■ Task requirements:
Print every entry below exactly, leaving out the pictures.
Data for the task section start
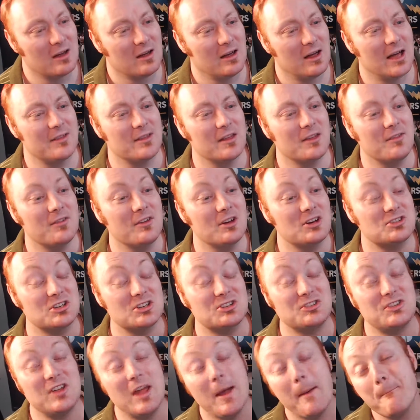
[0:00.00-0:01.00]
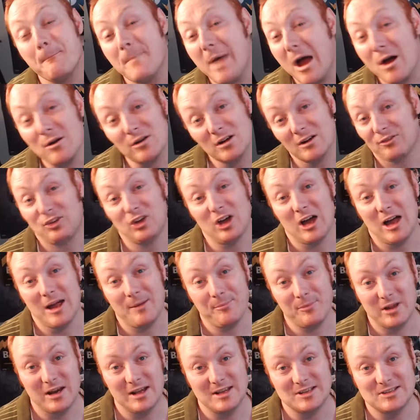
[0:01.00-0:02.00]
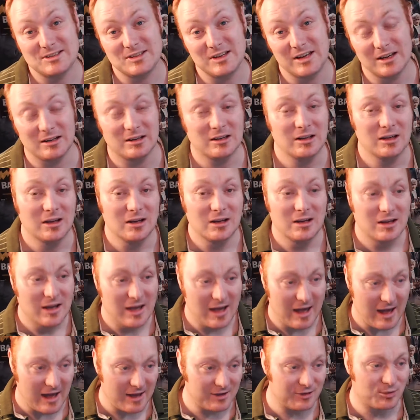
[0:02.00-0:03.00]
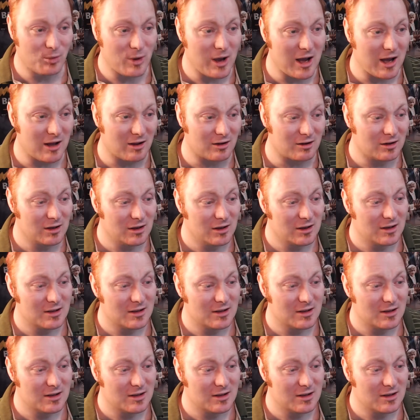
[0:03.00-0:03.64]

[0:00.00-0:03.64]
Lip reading: And then there's just the amount of time that I sing as well.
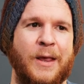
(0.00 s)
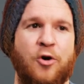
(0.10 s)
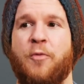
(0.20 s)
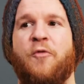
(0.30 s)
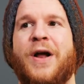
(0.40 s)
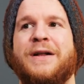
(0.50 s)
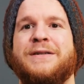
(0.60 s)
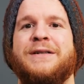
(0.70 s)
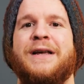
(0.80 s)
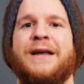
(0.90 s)
A group of
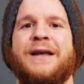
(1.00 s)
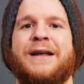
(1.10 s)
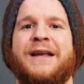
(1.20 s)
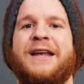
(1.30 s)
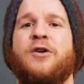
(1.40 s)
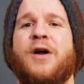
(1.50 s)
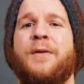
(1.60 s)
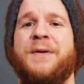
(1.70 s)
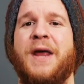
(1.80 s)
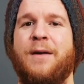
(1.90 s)
friends getting
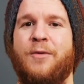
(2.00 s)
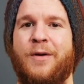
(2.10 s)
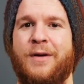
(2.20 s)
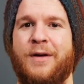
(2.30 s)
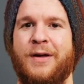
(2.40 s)
around the table,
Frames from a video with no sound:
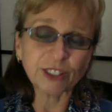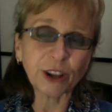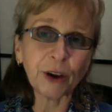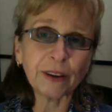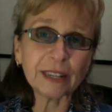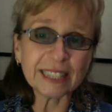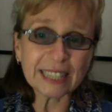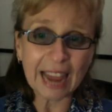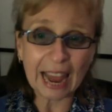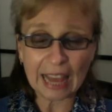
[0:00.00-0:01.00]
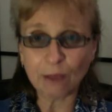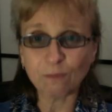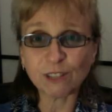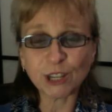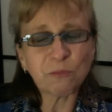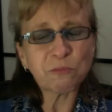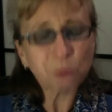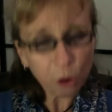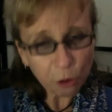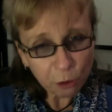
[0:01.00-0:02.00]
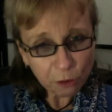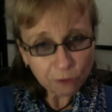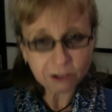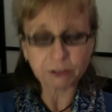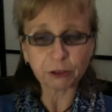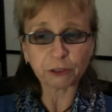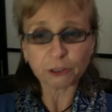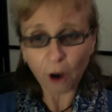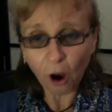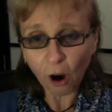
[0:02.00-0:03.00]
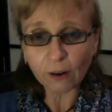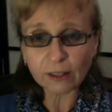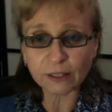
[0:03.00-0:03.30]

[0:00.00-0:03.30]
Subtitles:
So to get him to move, to feel strong.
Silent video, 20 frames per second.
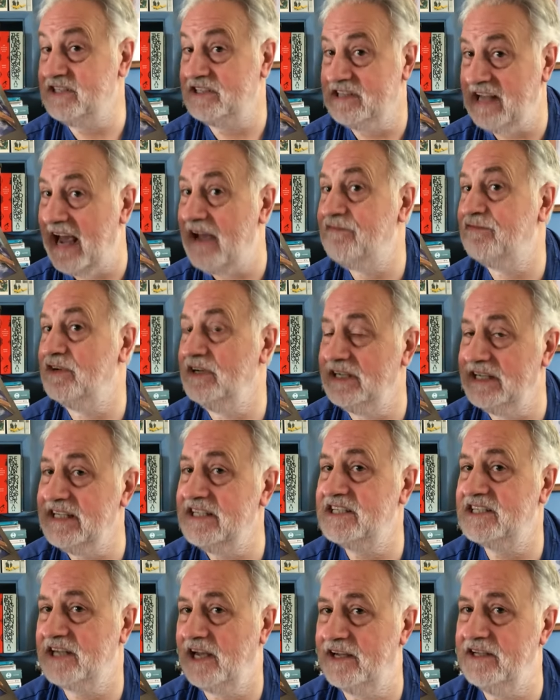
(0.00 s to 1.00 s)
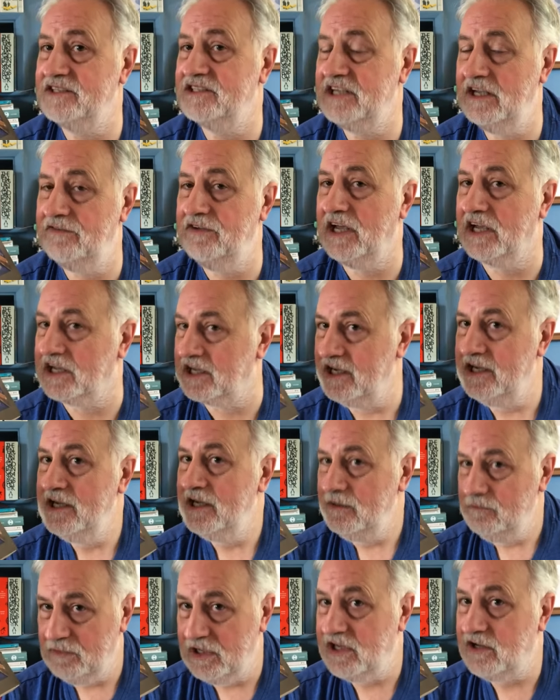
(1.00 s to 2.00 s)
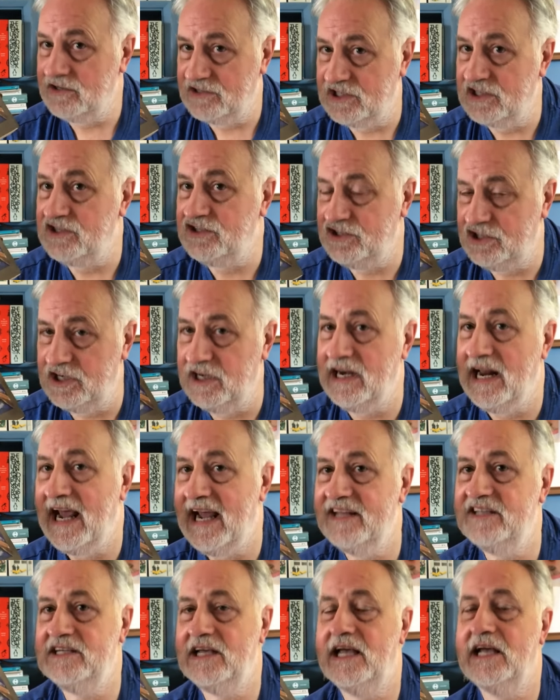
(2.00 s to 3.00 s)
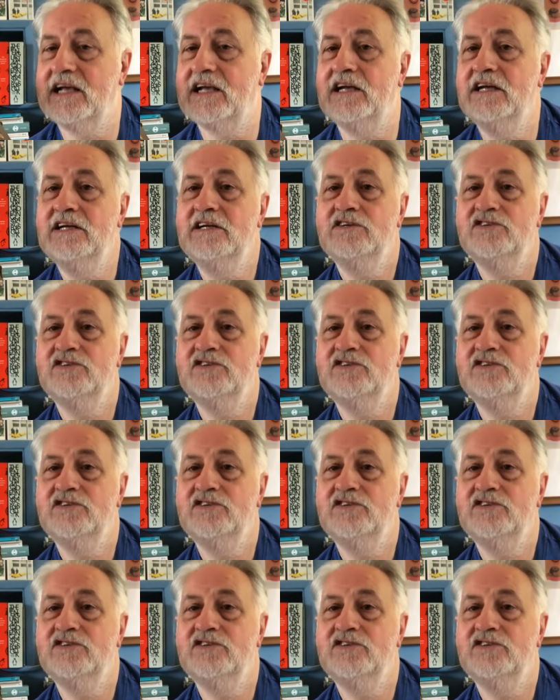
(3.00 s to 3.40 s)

definitely scientific because it's genetic.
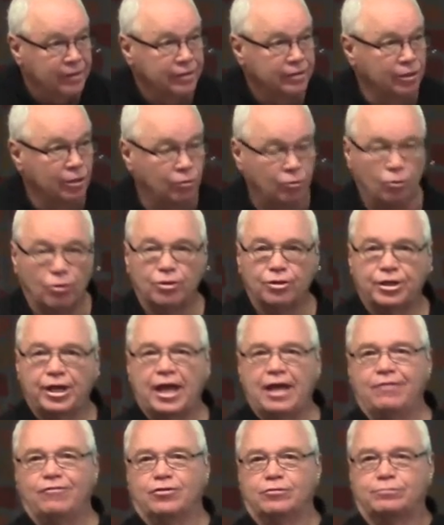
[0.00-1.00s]
the Lord
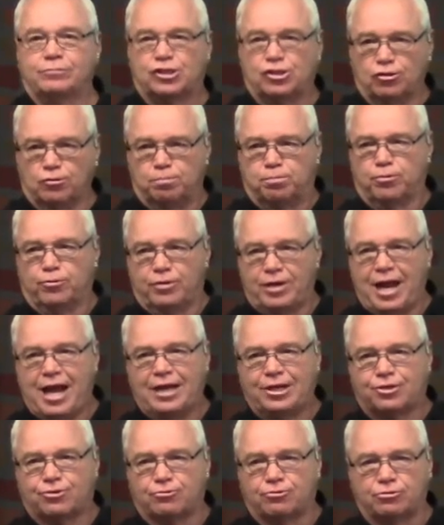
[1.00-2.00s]
gave him
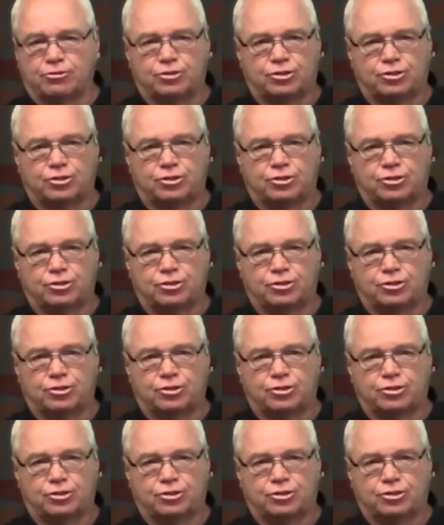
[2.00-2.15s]
supernatural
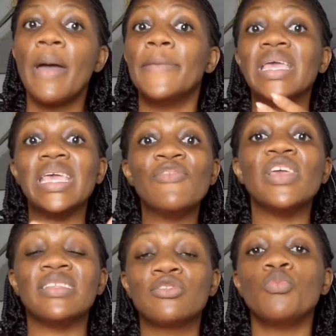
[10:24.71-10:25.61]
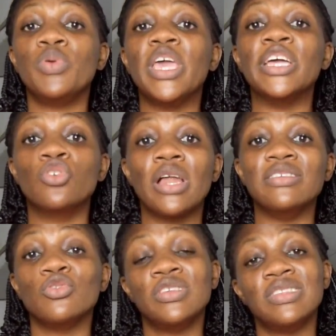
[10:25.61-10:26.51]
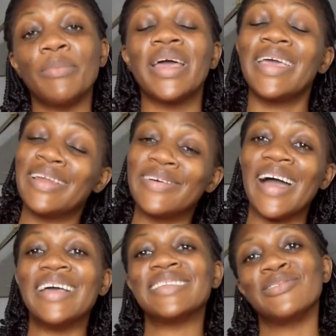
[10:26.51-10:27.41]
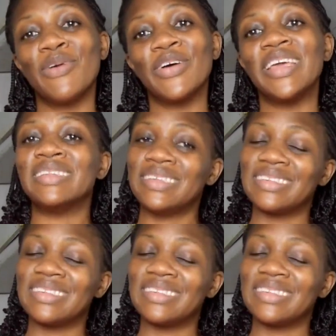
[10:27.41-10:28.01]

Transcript: But if it's to be a journalist to sit and be like, hello guys, good morning,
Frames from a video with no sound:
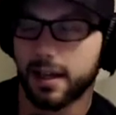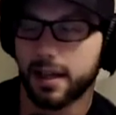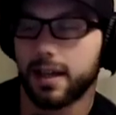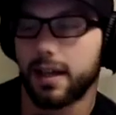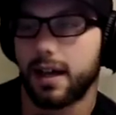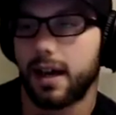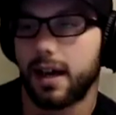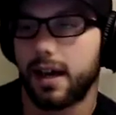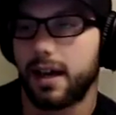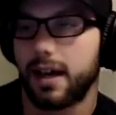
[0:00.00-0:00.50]

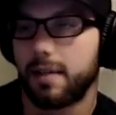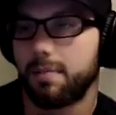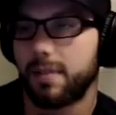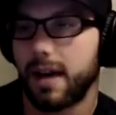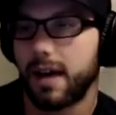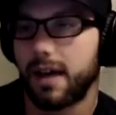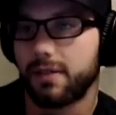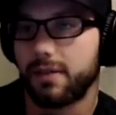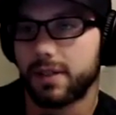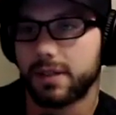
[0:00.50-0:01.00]

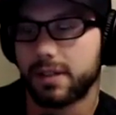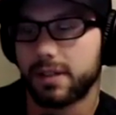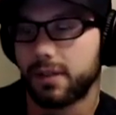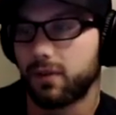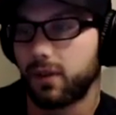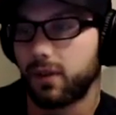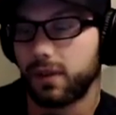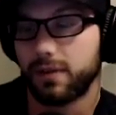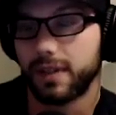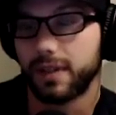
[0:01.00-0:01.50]
Obviously in
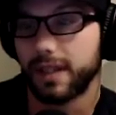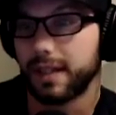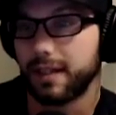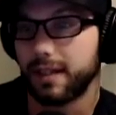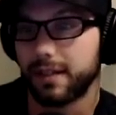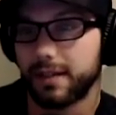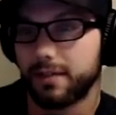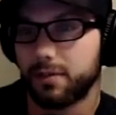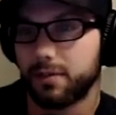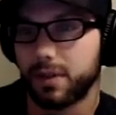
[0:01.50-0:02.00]

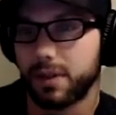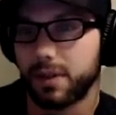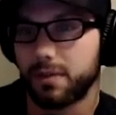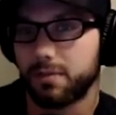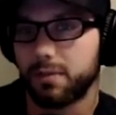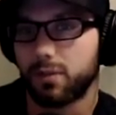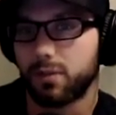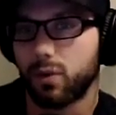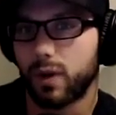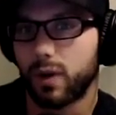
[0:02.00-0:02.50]
15 we
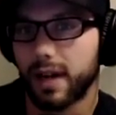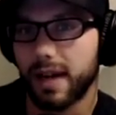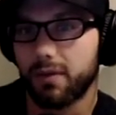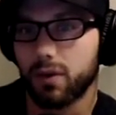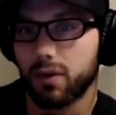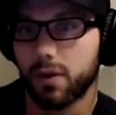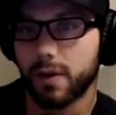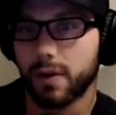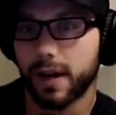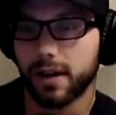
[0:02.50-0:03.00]
won
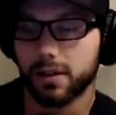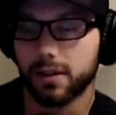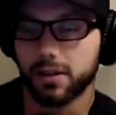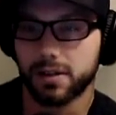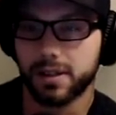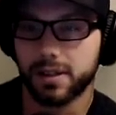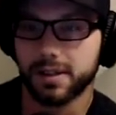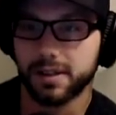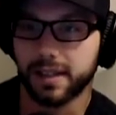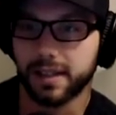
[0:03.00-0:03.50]
every regular
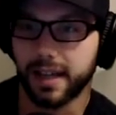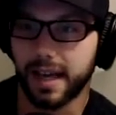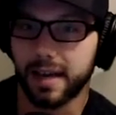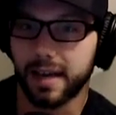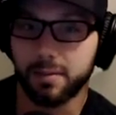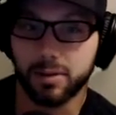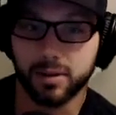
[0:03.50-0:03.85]
season game,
Data for the task section end
■ Exercise output:
[0:00.00-0:01.00]
[0:01.00-0:02.00]
[0:02.00-0:03.00]
[0:03.00-0:03.64]

[0:00.00-0:03.64]
Lip reading: And then there's just the amount of time that I sing as well.
(0.00 s)
(0.10 s)
(0.20 s)
(0.30 s)
(0.40 s)
(0.50 s)
(0.60 s)
(0.70 s)
(0.80 s)
(0.90 s)
A group of
(1.00 s)
(1.10 s)
(1.20 s)
(1.30 s)
(1.40 s)
(1.50 s)
(1.60 s)
(1.70 s)
(1.80 s)
(1.90 s)
friends getting
(2.00 s)
(2.10 s)
(2.20 s)
(2.30 s)
(2.40 s)
around the table,
Frames from a video with no sound:
[0:00.00-0:01.00]
[0:01.00-0:02.00]
[0:02.00-0:03.00]
[0:03.00-0:03.30]

[0:00.00-0:03.30]
Subtitles:
So to get him to move, to feel strong.
Silent video, 20 frames per second.
(0.00 s to 1.00 s)
(1.00 s to 2.00 s)
(2.00 s to 3.00 s)
(3.00 s to 3.40 s)

definitely scientific because it's genetic.
[0.00-1.00s]
the Lord
[1.00-2.00s]
gave him
[2.00-2.15s]
supernatural
[10:24.71-10:25.61]
[10:25.61-10:26.51]
[10:26.51-10:27.41]
[10:27.41-10:28.01]

Transcript: But if it's to be a journalist to sit and be like, hello guys, good morning,
Frames from a video with no sound:
[0:00.00-0:00.50]

[0:00.50-0:01.00]

[0:01.00-0:01.50]
Obviously in
[0:01.50-0:02.00]

[0:02.00-0:02.50]
15 we
[0:02.50-0:03.00]
won
[0:03.00-0:03.50]
every regular
[0:03.50-0:03.85]
season game,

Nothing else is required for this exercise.